Reproduce everything from the line that contains "[0:00.00-0:01.09]" down to the line that contains "Lip reading: how" in the listing below, word for word and nothing more. Leave the pictures out.

▶ [SOURCE DATA]:
'''

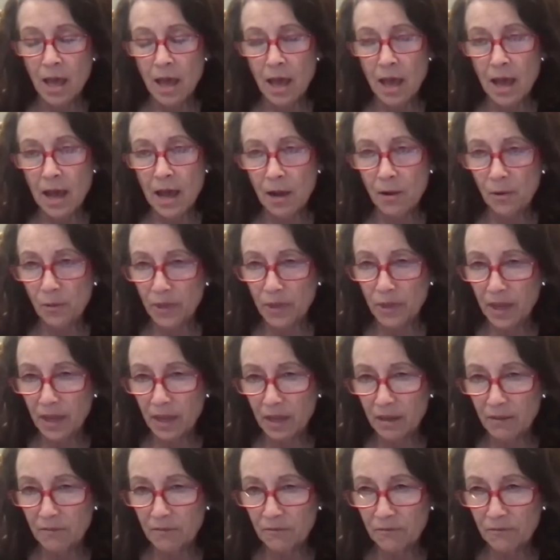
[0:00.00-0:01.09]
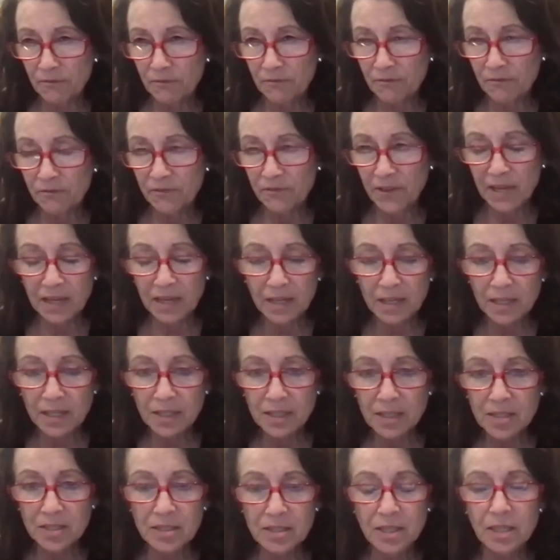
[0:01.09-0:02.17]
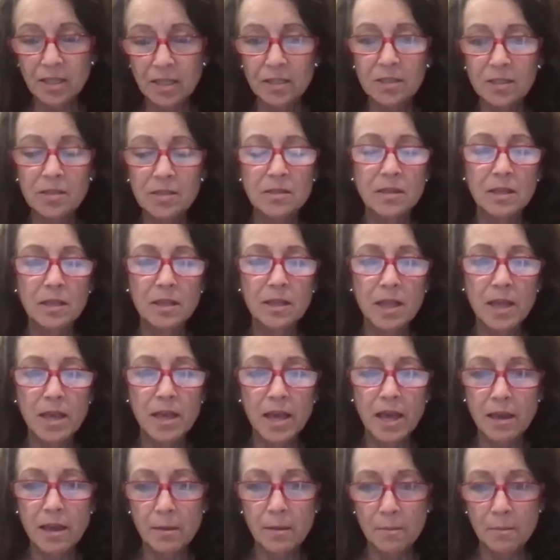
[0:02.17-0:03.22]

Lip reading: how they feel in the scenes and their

'''
'''

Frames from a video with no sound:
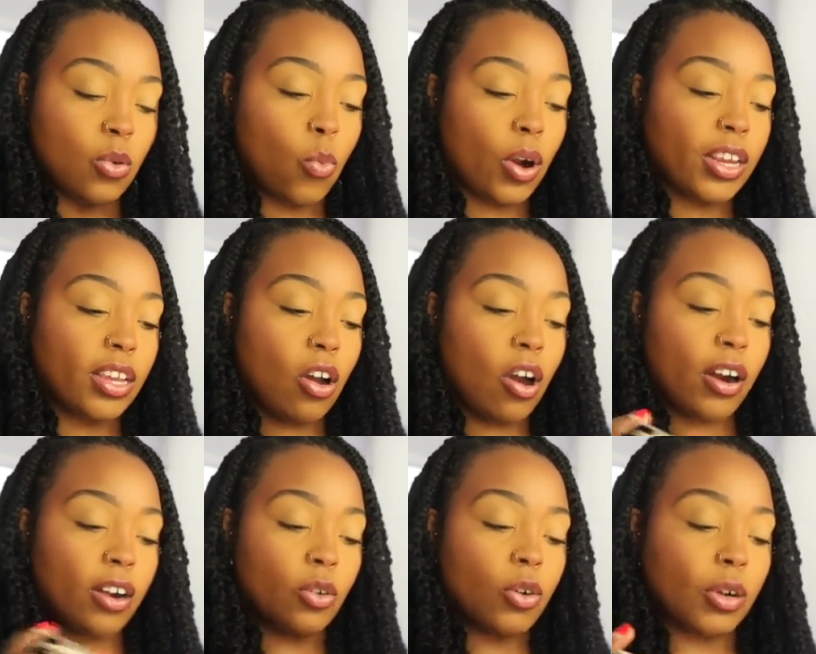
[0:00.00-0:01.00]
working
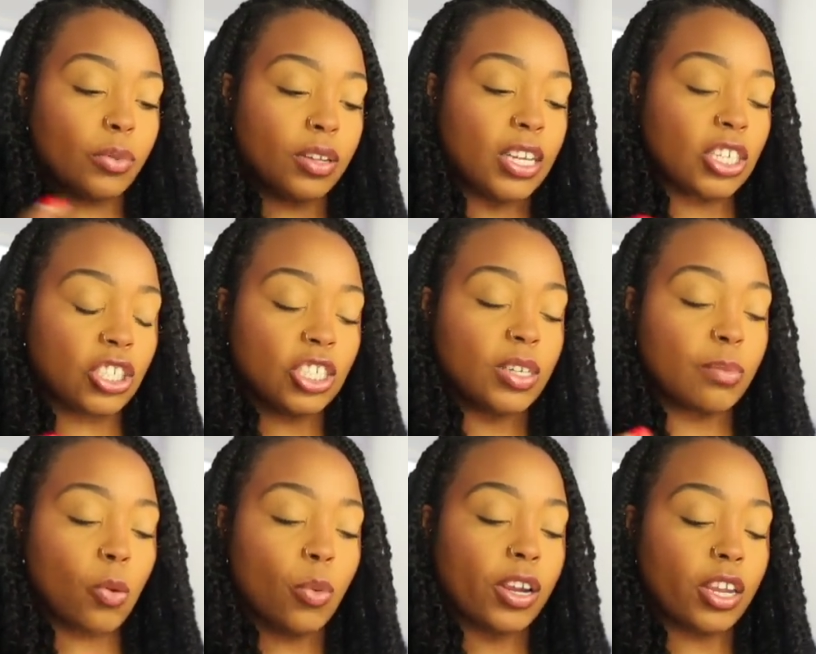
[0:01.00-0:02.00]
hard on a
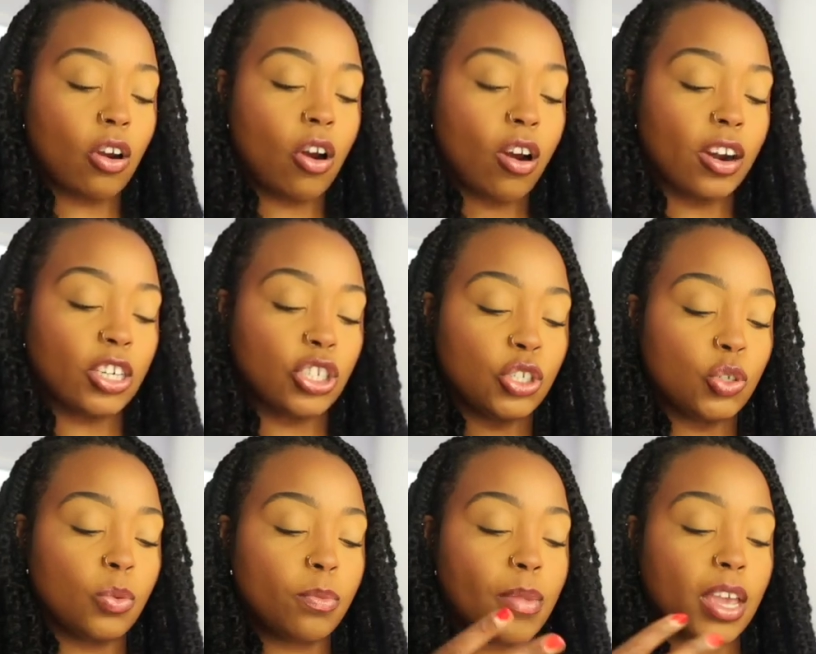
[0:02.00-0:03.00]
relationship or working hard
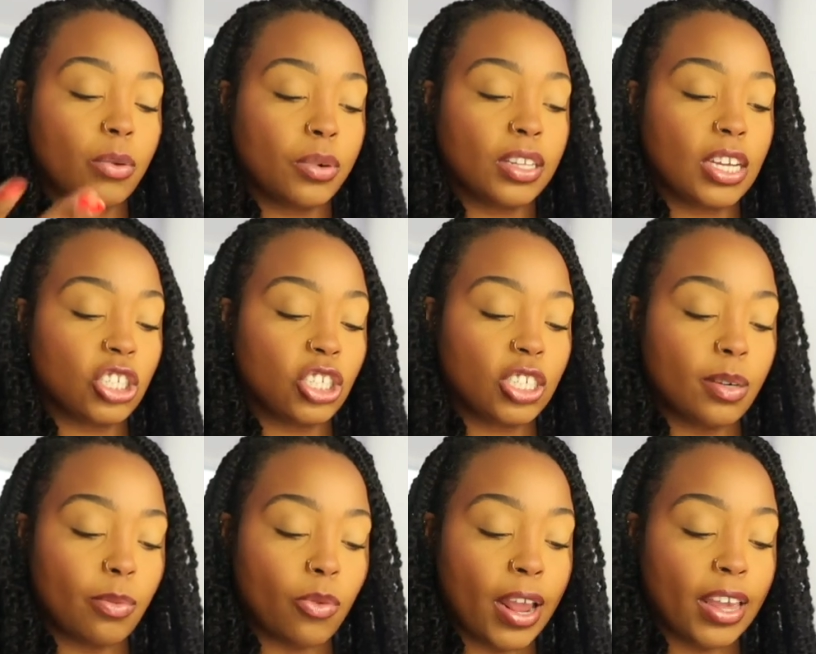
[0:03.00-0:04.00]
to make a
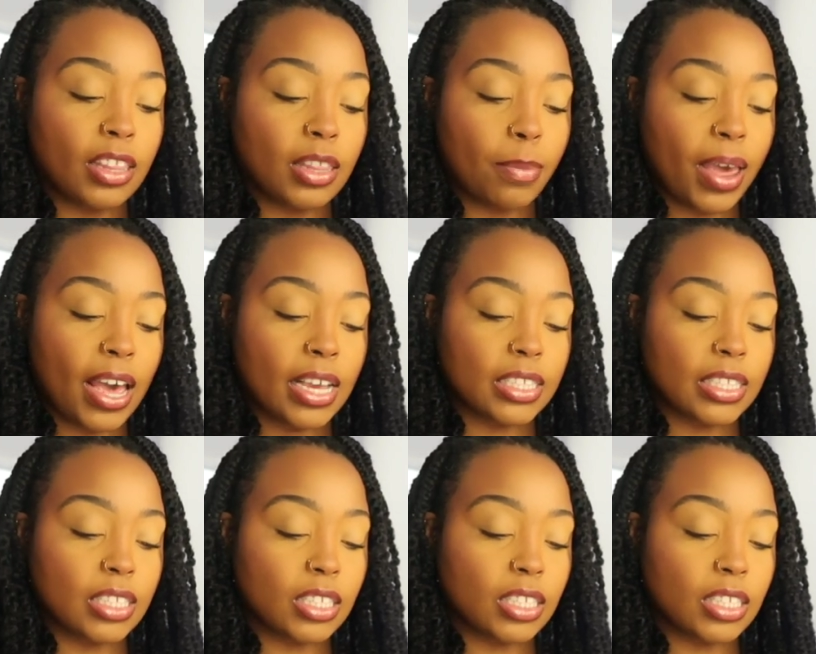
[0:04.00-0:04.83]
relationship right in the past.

'''
'''

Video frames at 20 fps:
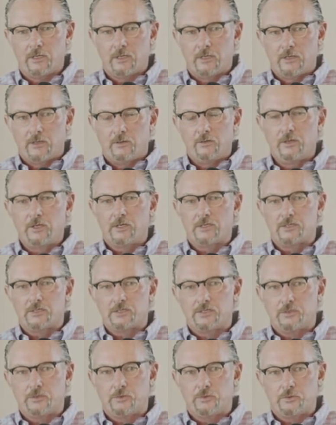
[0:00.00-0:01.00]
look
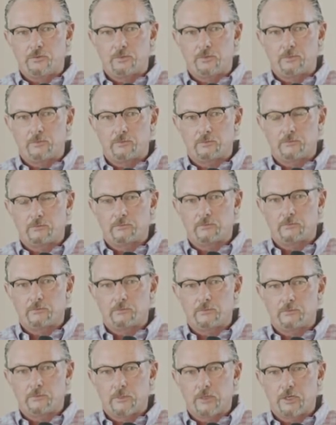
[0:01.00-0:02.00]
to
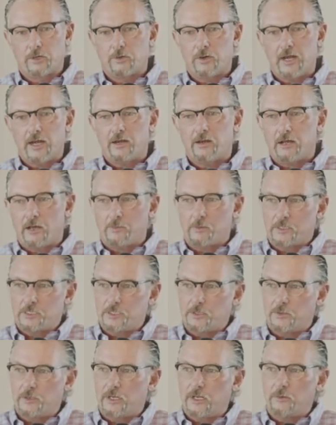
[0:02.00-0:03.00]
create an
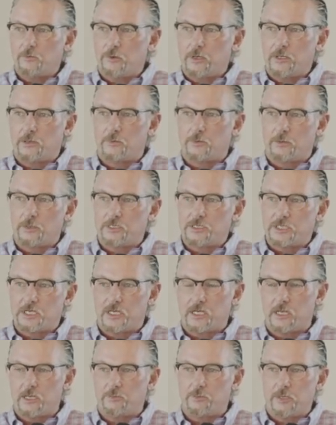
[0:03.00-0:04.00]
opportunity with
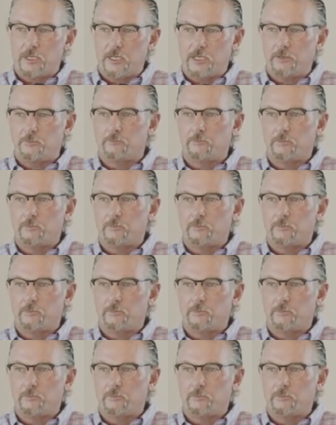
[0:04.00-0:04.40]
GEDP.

'''

▶ [SOLUTION TO THE EXERCISE]:
[0:00.00-0:01.09]
[0:01.09-0:02.17]
[0:02.17-0:03.22]

Lip reading: how they feel in the scenes and their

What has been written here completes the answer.